Mr. Garland took control of the legal side of the case the next morning. The Simpson case was fresh in his mind. In this unfolding drama, the defense pointed to a series of mistakes by Los Angeles police and prosecutors. The issue of law enforcement incompetence and misconduct was very much in the air, and Mr. Garland knew that the public — and future jurors — would view the bomb case through that filter. He didn’t want the agents to risk a judge later finding their searches illegal and hiding the evidence they found. So he issues search warrants for nearly every step agents take in the investigation. It was tedious and perhaps unnecessary, but Mr. Garland made sure that propriety was observed.
The pattern was set for the rest of the investigation — and the rest of Mr. Garland’s career: diligent work behind the scenes and extreme rhetorical restraint in public. A few days after arriving in Oklahoma, Mr. Garland served as a prosecutor in Mr. McVeigh’s bail hearing. In light of the seriousness of the charges, there was no chance that Mr. McVeigh would be released, but Mr. Garland did his best to talk about the case in an almost deliberately dull manner. “You have heard evidence, your honor,” he told the court, “more than sufficient to establish that during and in connection with a crime of violence the defendant used and carried a destructive device—that is, a bomb.” On the issue of release under bail he said: “Your honour, as everyone knows, he faces the possibility of the death penalty in this case and a huge incentive to flee. The government presents no condition that would prevent a person in this situation from escaping.

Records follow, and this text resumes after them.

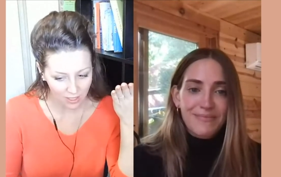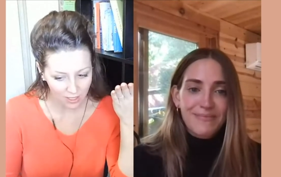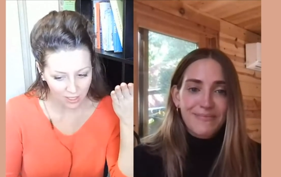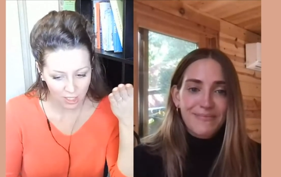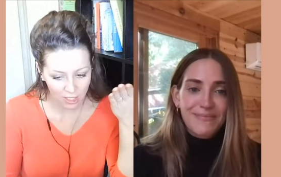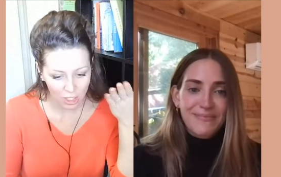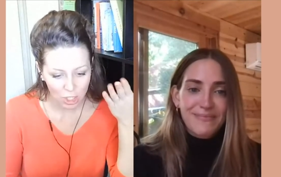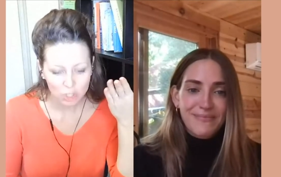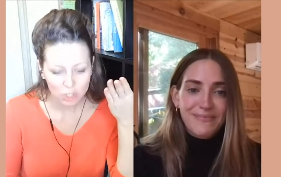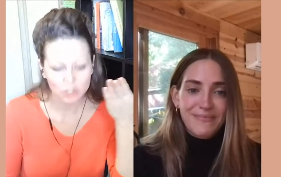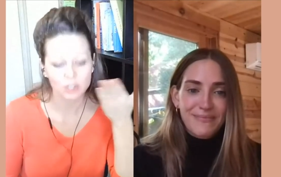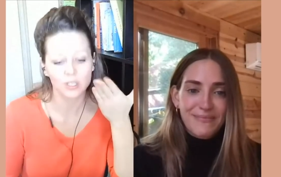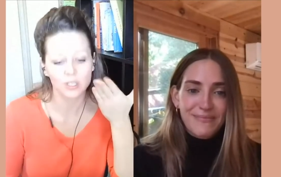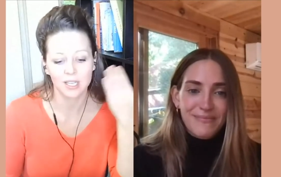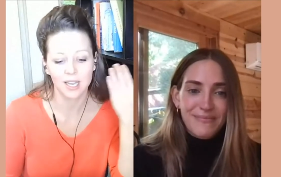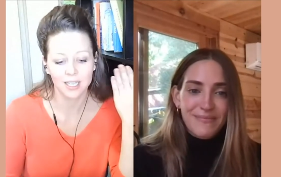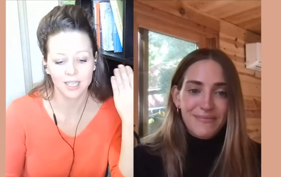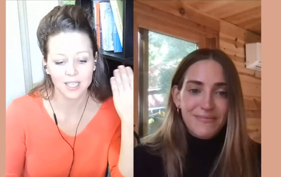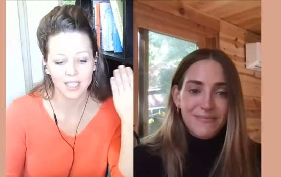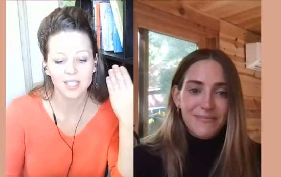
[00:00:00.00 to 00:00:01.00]
Speaker 1: So that
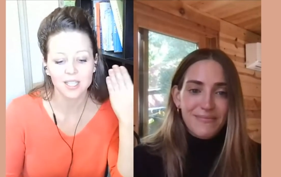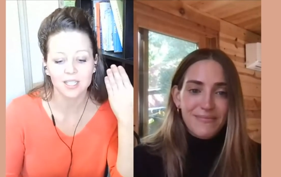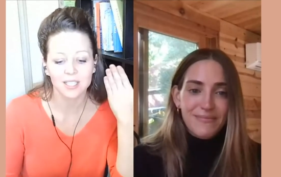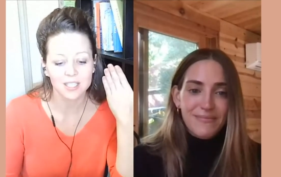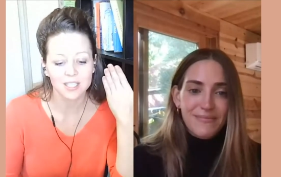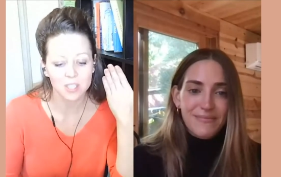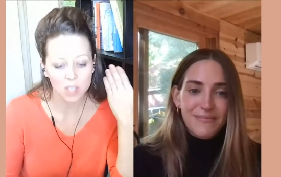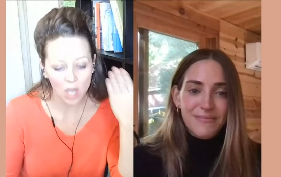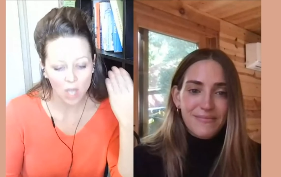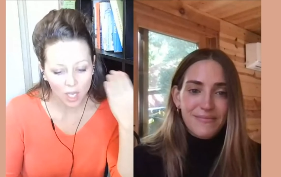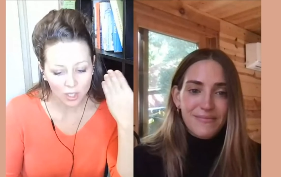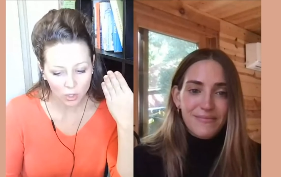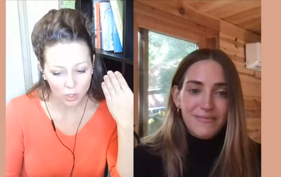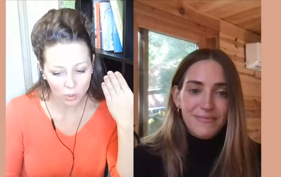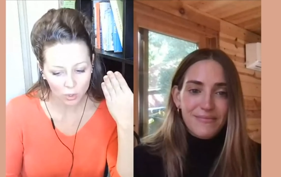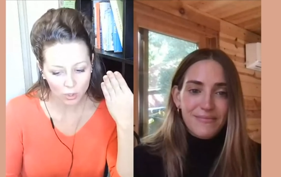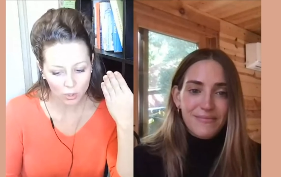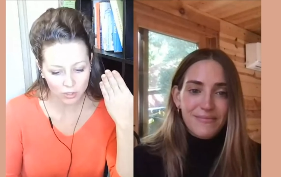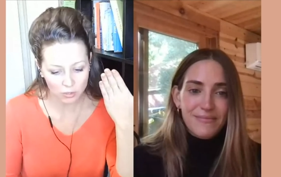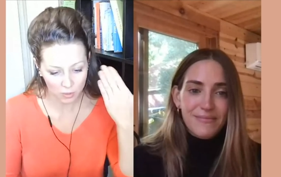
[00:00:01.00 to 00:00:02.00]
anything that is not in accordance
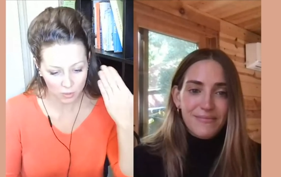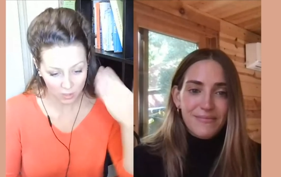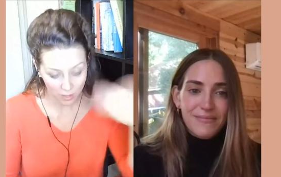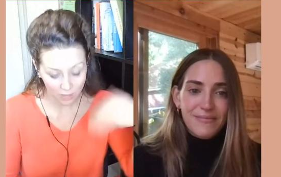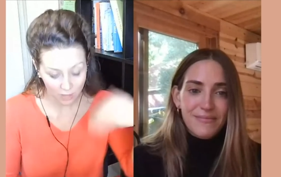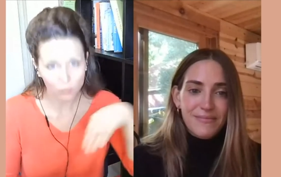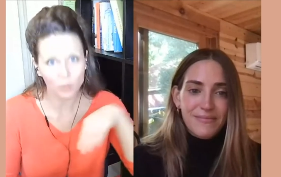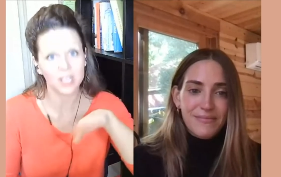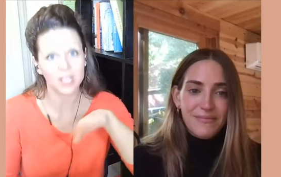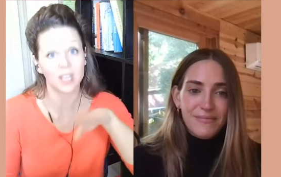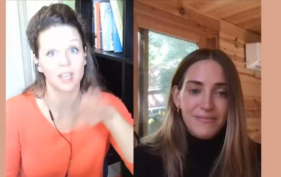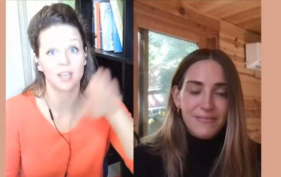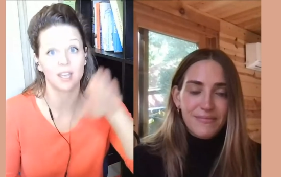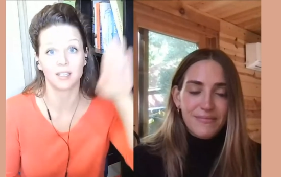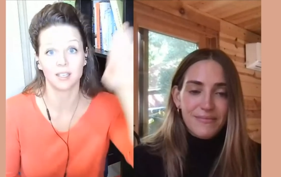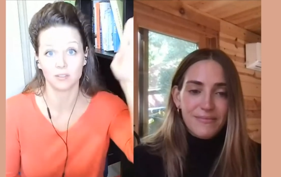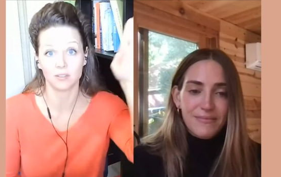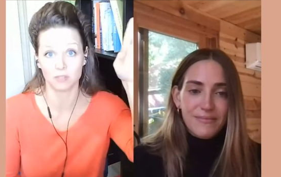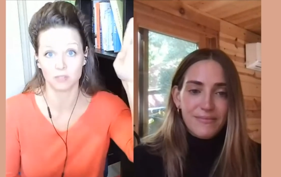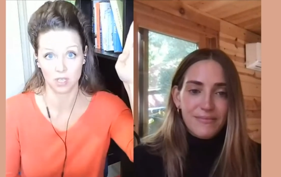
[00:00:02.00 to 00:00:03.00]
with love, we can give
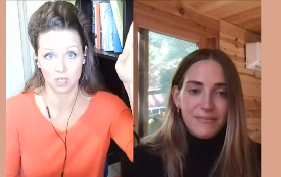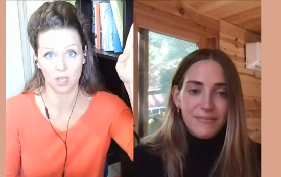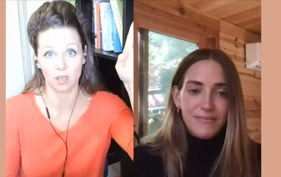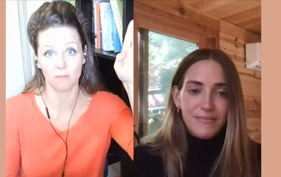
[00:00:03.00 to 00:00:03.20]
to him.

Mr. Garland was so involved in the bombing case that he considered asking Ms. Gorelick for the chance to stay on as chief prosecutor in the courtroom. But his boss had other plans because the Unabomber investigation was falling apart. Beginning in 1978, a series of bombs were mailed to various university and airline targets across the country. From 1987 to 1993, the bombings stopped, but then started again, including one that killed a Sacramento man on April 24, 1995, five days after the Oklahoma City bombing. The Justice Department was embarrassed by its failure to catch the mystery perpetrator, and Ms. Gorelick told Mr. Garland to take over, which he did. (Ted Kaczynski was arrested for the April 3, 1996, bombings of his small cabin in Montana.)
For the trials of Mr. McVeigh and Terry Nichols in the Oklahoma City bombing, Mr. Garland helped select a prosecution team led by Joseph Hartzler and Larry Mackie, who never became as famous as the OJ prosecutors, but won verdicts in court. (Mr. McVeigh was executed in 2001; Mr. Nichols is serving a life sentence without parole.) Mr. Garland received a nice consolation prize for losing the trials. In September 1995, President Bill Clinton nominated him to a seat on the United States Court of Appeals for the District of Columbia Circuit, the nation’s second-highest court, although he was not confirmed until March 1997. Mr. Garland’s tenure as a judge solidified the trends he found in the bombing investigation: meticulousness in gathering facts and reluctance to express opinions.
That’s what happened to Mr. Garland as attorney general, especially when it came to the Trump investigation. Since taking office, Mr. Garland has been criticized for the slow pace of the investigation and his failure to prosecute those who inspired or instigated the Capitol attack, as he focused instead on those who stormed the building. This criticism seems unfair, or at least premature. Mr. Garland has hardly retreated from the post-Yan. 6 investigation. He sanctioned the prosecution of the Proud Boys and Oath Keepers on the rare charge of seditious conspiracy; authorized the search of Mar-a-Lago, Mr. Trump’s Florida home; and appointed Jack Smith, an aggressive prosecutor, to lead the investigations. A fair verdict for Mr. Garland must await the outcome of Mr. Smith’s work.